Stress is one of the most common culprits. When your body produces excess cortisol, it interferes with the hormonal chain reaction needed to build and shed the uterine lining normally. Significant weight loss works similarly by reducing estrogen production, which can shorten bleeding or stop ovulation altogether. An overactive thyroid disrupts the communication loop between your brain, thyroid, and ovaries, making cycles both lighter and shorter. PCOS, despite being more commonly associated with heavy or irregular periods, can also cause unusually light ones because elevated androgens sometimes prevent ovulation entirely.
How Your Period Changes With Age
Periods don’t stay the same throughout your life. In the first couple of years after menstruation begins, cycles are often irregular in both timing and duration. The body is still calibrating its hormonal patterns, so a period might last 3 days one month and 6 the next. This generally evens out over time.

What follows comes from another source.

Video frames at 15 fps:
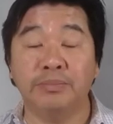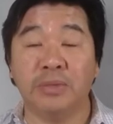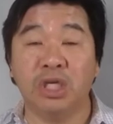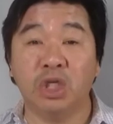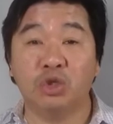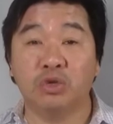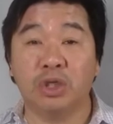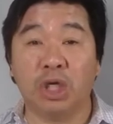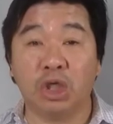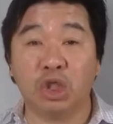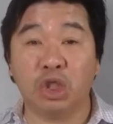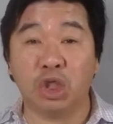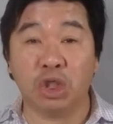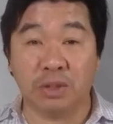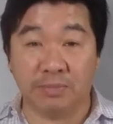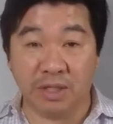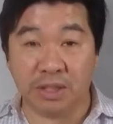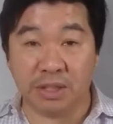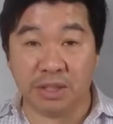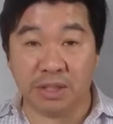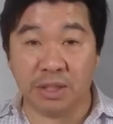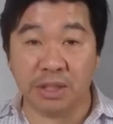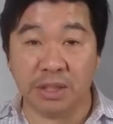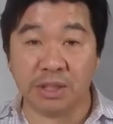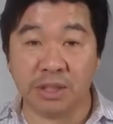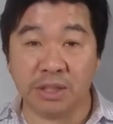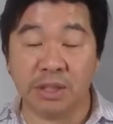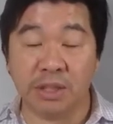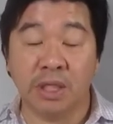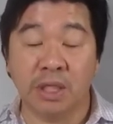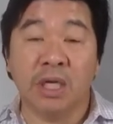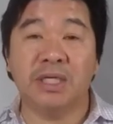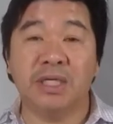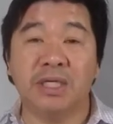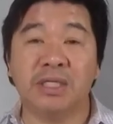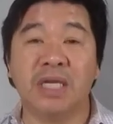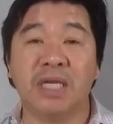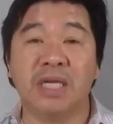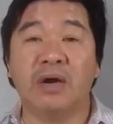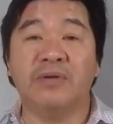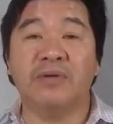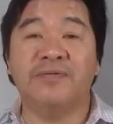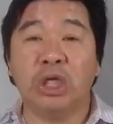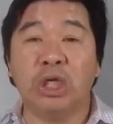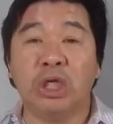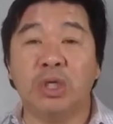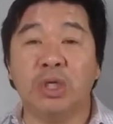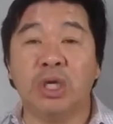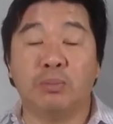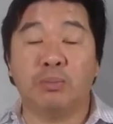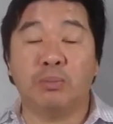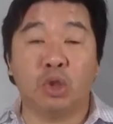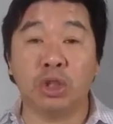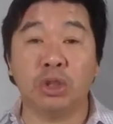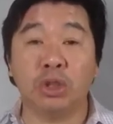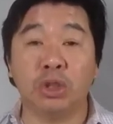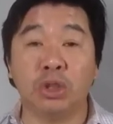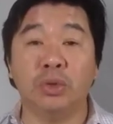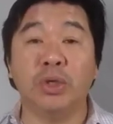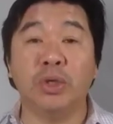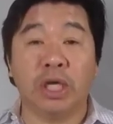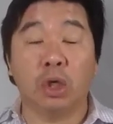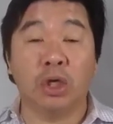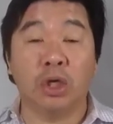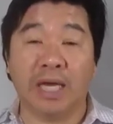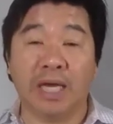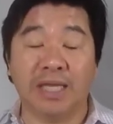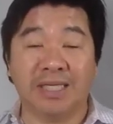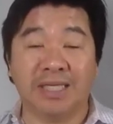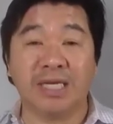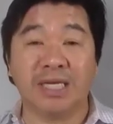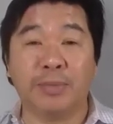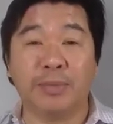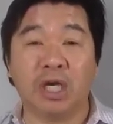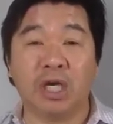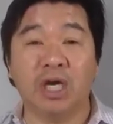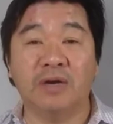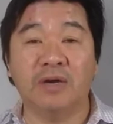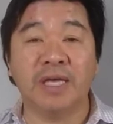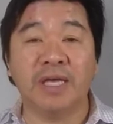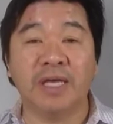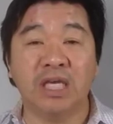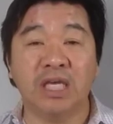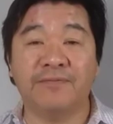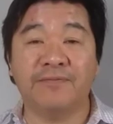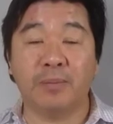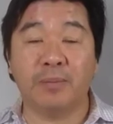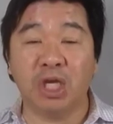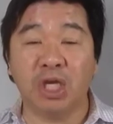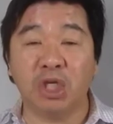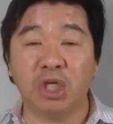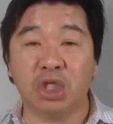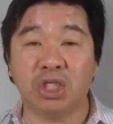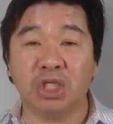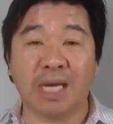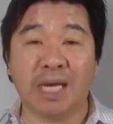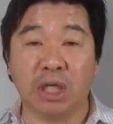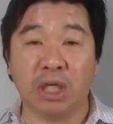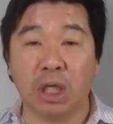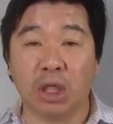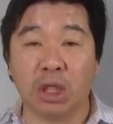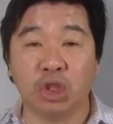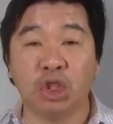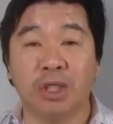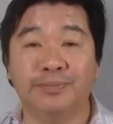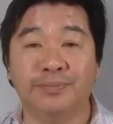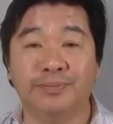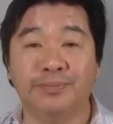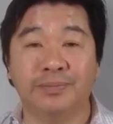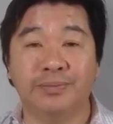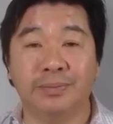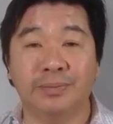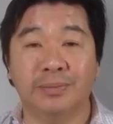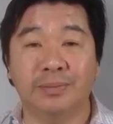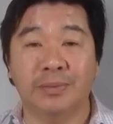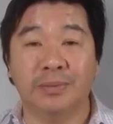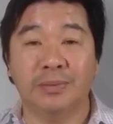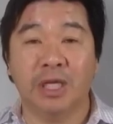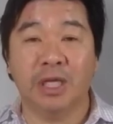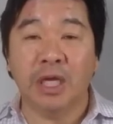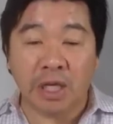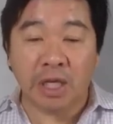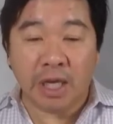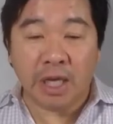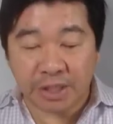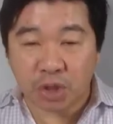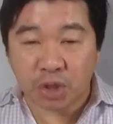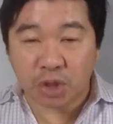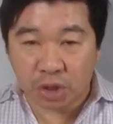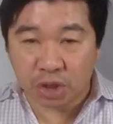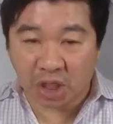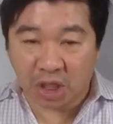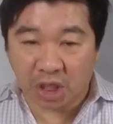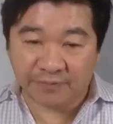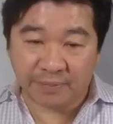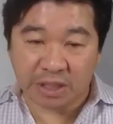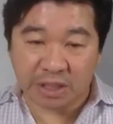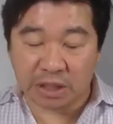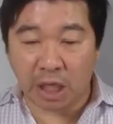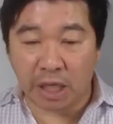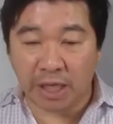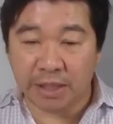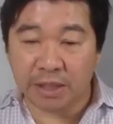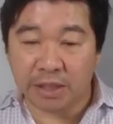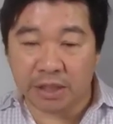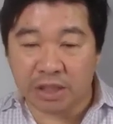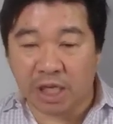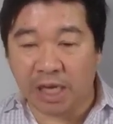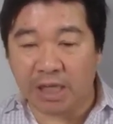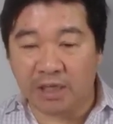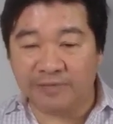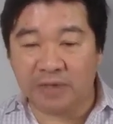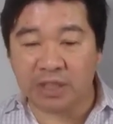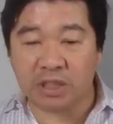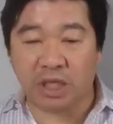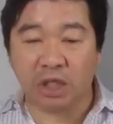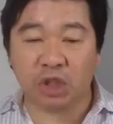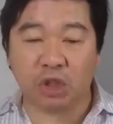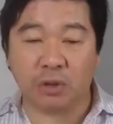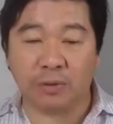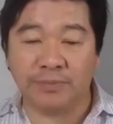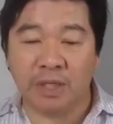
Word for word: Introduction to Business. This is now video number two in our look at the topic of information technology. And as you can tell from the slide, the title of this lecture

On the other end, perimenopause brings another stretch of unpredictability. This transition phase can start 8 to 10 years before menopause, typically in your 40s, though it varies. As estrogen production gradually declines, periods may become shorter, longer, heavier, lighter, or spaced further apart. Some months you might skip a period entirely. Cycles that start coming fewer than 21 days apart during this phase are worth flagging to a provider.
How Birth Control Changes Bleeding
Hormonal contraception is one of the biggest modifiers of period length, and the effect depends on the type.
Combination birth control pills on a standard schedule typically shorten periods and make them lighter. Extended-cycle pill regimens go further: you take active pills for 84 days straight, then have a withdrawal bleed during week 13, giving you roughly four periods per year instead of twelve. One continuous formulation eliminates the hormone-free week entirely, meaning no scheduled period at all.
Hormonal IUDs gradually reduce both the frequency and duration of periods. With a higher-dose IUD, about 20% of users stop getting periods after one year. By two years, that number rises to 30% to 50%. The injectable contraceptive shot has an even more dramatic effect: after one year of use, 50% to 75% of users report no periods.
The copper IUD is the notable exception. Because it contains no hormones, it doesn’t shorten periods. In fact, many people experience heavier, longer bleeding in the first several months after insertion.
Signs That Warrant Attention
A sudden change in your established pattern is more telling than where you fall on a general chart. That said, certain specifics are consistently flagged as irregular:
- Periods lasting longer than 7 days
- Cycles shorter than 21 days or longer than 35 days apart
- Cycle length varying by more than 9 days from one month to the next
- Missing three or more periods in a row when you aren’t pregnant, breastfeeding, or in menopause
- Bleeding or spotting between periods or after sex
- Severe pain, nausea, or vomiting during your period
- No period by age 15 or 16, or within three years of breast development
None of these automatically signal a serious problem, but they’re all reasons to get evaluated. Changes in period length often reflect something treatable, whether it’s a hormonal imbalance, a structural issue like fibroids, or a thyroid condition that’s affecting your cycle as a side effect.